How are we sending the /INPUT command if the gRPC server is not active? It must then being through batch -b whic is OK, but not super convenient.

How it is done is not the concern of the mapdl_in_process.py. It's job is to give the pymapdl frontend using the backend protocol which it is given

koubaa commented 11 hours ago

@koubaa Mocking might not be the best for this case, if we are expecting to have tight coupling. Maintaining the mocked version might be a lot of burden.

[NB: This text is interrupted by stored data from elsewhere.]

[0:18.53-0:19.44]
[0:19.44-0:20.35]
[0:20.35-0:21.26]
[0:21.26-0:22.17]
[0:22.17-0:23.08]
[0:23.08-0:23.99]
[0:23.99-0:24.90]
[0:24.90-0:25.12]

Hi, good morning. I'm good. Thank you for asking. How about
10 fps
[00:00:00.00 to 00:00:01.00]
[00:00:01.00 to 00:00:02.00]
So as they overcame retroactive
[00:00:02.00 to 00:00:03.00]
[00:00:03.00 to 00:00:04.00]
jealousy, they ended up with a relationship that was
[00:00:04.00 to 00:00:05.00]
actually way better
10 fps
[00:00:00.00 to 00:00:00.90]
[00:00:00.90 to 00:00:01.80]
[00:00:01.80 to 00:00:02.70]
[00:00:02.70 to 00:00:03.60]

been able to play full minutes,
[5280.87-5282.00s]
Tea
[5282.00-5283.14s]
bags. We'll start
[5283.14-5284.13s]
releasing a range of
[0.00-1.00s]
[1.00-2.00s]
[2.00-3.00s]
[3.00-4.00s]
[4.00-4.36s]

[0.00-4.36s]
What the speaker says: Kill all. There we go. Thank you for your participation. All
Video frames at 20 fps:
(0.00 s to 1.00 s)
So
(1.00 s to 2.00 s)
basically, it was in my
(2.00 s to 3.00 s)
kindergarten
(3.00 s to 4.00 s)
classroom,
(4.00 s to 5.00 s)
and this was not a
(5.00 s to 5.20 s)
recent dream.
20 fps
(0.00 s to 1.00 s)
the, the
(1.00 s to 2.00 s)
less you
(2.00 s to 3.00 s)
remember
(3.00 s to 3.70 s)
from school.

I disagree. Here's how it could work:

def test_mapdl_c_backend():
    result_container = [""]
    class MockBackend:
        def run_command(command, verbose, mute):
            return result_container[0]
    mock_backend = MockBackend()
    mapdl = MapdlInProcess(mock_backend)

    result_container[0]="ENTERING PREP7 PROCESSOR"
    mapdl.prep7()

I don't see why this would be hard to maintain, and this can give 100% code coverage to all the logic we add to the MapdlInProcess class

I think the method you proposed makes sense when on the client we are having some postprocessing (PyMAPDL postprocessing module for instance) or preprocessing (PyHPS for instance, building the REST request) of the server response. We fake the server response, pre/post-process it normally, and compare it with something.

But I see no reason to fake the server response when there is not much pre/post-processing. Since we are testing the backend, we need to make sure we can send commands, and that the server can process them and give something correct back. What PyMAPDL is doing with the server response is not important in testing the backend.

This approach could be interesting for testing the post-processing module. We can have MAPDL command responses and make sure that PyMAPDL processes them correctly.

What do you mean by server? There is no server.